HDFS

Hadoop was originally developed to address the big data needs of Web and media
companies, but today it’s being used around the world to address a wider set of data
needs, big and small, in practically every industry. When the Apache Hadoop project
was initially released, it had two primary components:
1. A storage component called HDFS (Hadoop Distributed File System) that

works on low-cost, commodity hardware.
2. A resource management and processing component called MapReduce.
Keeping these two Hadoop components in mind, HDFS and MapReduce, let’s take a quick look at how Hadoop
addresses three business scenarios that aren’t necessarily related to big data:
1. Data staging: Corporate data is growing, and it’s going to grow even faster. It’s just getting too expensive to
extend and maintain a data warehouse.
2. Data processing: Organizations are having so much trouble processing and analyzing normal data that they
can’t even think about dealing with big data.
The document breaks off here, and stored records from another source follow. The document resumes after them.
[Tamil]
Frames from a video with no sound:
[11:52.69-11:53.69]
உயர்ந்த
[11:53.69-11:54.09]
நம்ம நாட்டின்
3. Data archiving: Businesses must keep their data for seven years for compliance reasons, but would like to store
and analyze decades of data – without breaking the bank (or the server).
Do any of these scenarios ring a bell? If so, Hadoop may be able to help.
Data staging
Today, many organizations have a traditional data warehouse setup that looks something like this:
•Application data, such as ERP or CRM, is captured in one or more relational databases.
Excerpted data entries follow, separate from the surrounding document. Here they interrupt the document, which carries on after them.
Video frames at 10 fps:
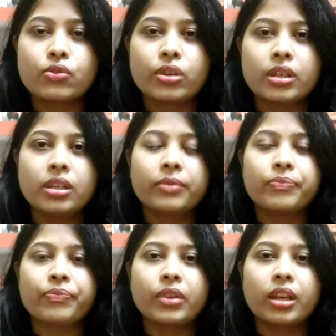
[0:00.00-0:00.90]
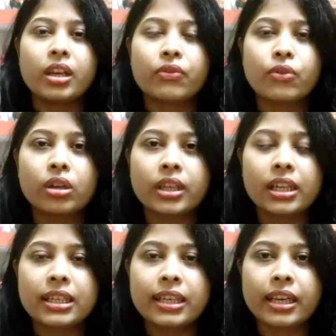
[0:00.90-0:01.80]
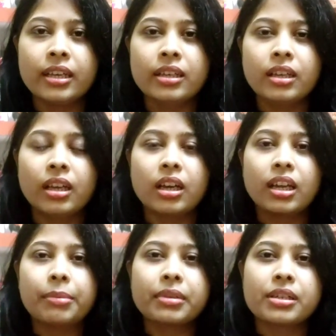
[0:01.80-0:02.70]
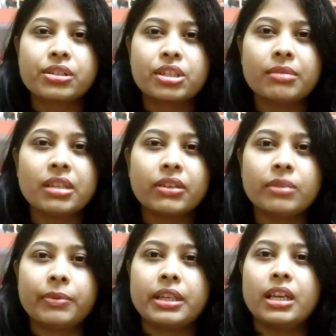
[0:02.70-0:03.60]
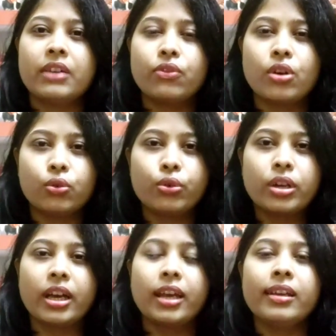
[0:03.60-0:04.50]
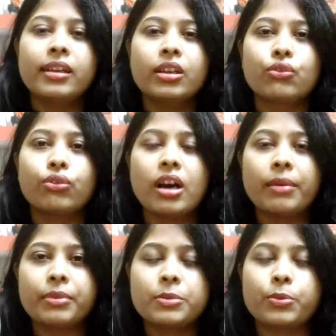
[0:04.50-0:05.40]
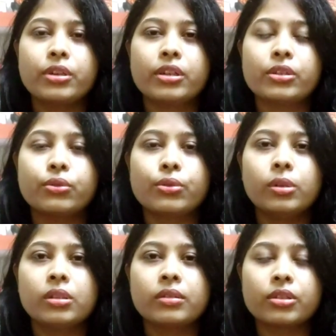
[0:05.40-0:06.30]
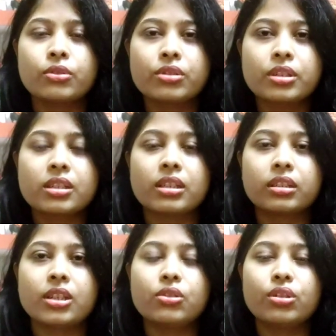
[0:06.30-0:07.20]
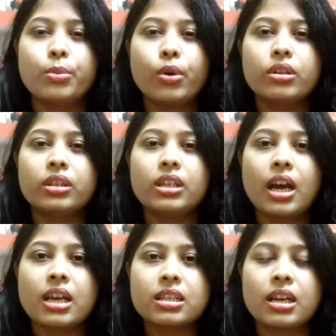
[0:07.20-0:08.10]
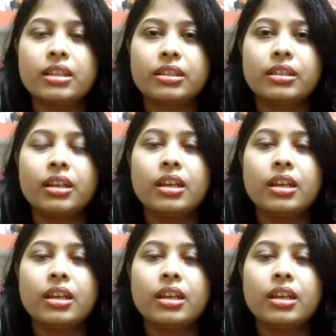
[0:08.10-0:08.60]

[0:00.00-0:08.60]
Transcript: जो कि हेयर फॉल के लिए है अगर आपका एक्सट्रीम लेवल पर हेयर फॉल हो रहा है तो आप इस प्रोडक्ट को यूज़ कर सकते हैं जो कि बहुत ही आसान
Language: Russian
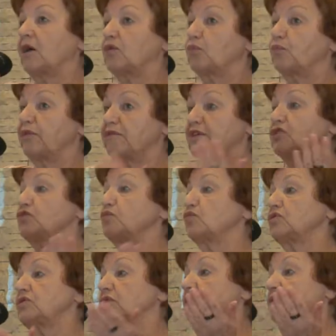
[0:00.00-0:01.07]
По-вашему,
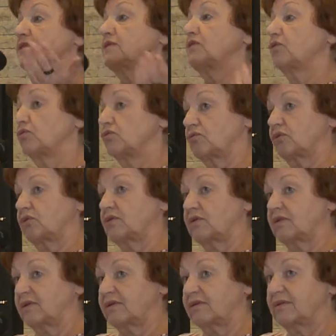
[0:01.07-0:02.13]
это козырек.
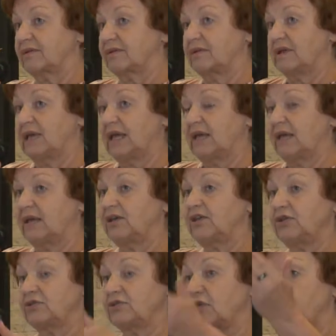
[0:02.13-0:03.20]

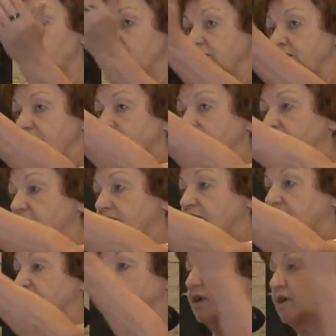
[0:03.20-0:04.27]
И напротив
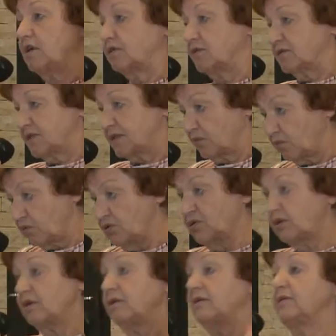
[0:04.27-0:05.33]
кафедрального
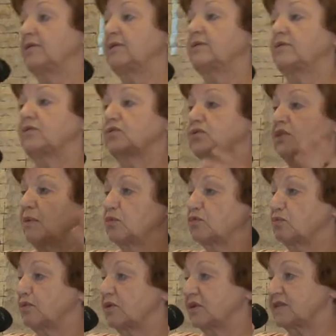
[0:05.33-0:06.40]
собора, вот там вот
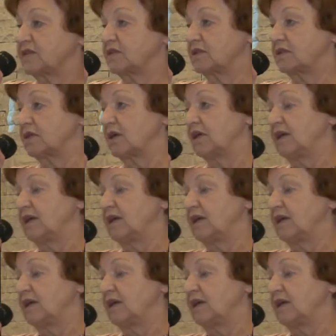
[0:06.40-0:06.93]
магазин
•ETL tools then extract, transform and load this data into a data warehouse ecosystem (EDW, data marts, operational
data stores, analytic sandboxes, etc.).
•Users then interact with the data warehouse ecosystem via BI and analytical tools.
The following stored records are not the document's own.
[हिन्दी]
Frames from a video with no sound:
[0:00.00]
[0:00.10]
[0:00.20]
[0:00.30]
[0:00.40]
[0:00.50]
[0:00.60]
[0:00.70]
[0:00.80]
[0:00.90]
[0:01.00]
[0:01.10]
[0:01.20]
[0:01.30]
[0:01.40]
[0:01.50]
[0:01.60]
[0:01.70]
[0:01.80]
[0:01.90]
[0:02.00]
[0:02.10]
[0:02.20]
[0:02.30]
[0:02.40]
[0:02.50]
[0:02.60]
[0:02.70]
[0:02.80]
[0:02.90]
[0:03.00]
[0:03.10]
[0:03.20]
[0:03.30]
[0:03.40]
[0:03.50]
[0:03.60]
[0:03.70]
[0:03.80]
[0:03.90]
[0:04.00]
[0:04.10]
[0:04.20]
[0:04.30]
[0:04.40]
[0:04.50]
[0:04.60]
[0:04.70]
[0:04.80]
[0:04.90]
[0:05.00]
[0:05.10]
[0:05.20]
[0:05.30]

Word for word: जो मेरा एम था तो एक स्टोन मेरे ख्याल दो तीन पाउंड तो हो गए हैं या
What if you used Hadoop to handle your ETL processing? You could write MapReduce jobs to load the application
data into HDFS, transform it and then send the transformed data to the data warehouse. The bonus? Because of the
low cost of Hadoop storage, you could store both versions of the data in HDFS: the “before” application data and the
“after” transformed data. Your data would all be in one place, making it easier to manage, reprocess, and possibly
analyze at a later date.
If you’re experiencing rapid application data growth or you’re having trouble getting all your ETL jobs to finish in a
timely manner. Consider handing off some of this work to Hadoop – using your ETL vendor’s Hadoop/HDFS
connector or MapReduce – to get ahead of your data, not behind it.
Data processing
This is a simple example from a Facebook presentation a few years ago:
Instead of using costly data warehouse resources to update data in the warehouse, why not send the
necessary data to Hadoop, let MapReduce do its thing, and then send the updated data back to the
warehouse? The Facebook example used was updating your mutual friends list on a regular basis. As you can
imagine, this would be a resource-intensive process involving a lot of data – a job that is easily handled by
Hadoop.
This example not only applies to the processing of data stored in your data warehouse, but in any of your
operational or analytical systems. Take advantage of Hadoop’s low-cost processing power so that your
relational systems are freed up to do what they do best.
Data archiving
This third scenario is very common and pretty straightforward. Since Hadoop runs on commodity hardware that
scales easily and quickly, organizations can now store and archive a lot more data at a much lower cost.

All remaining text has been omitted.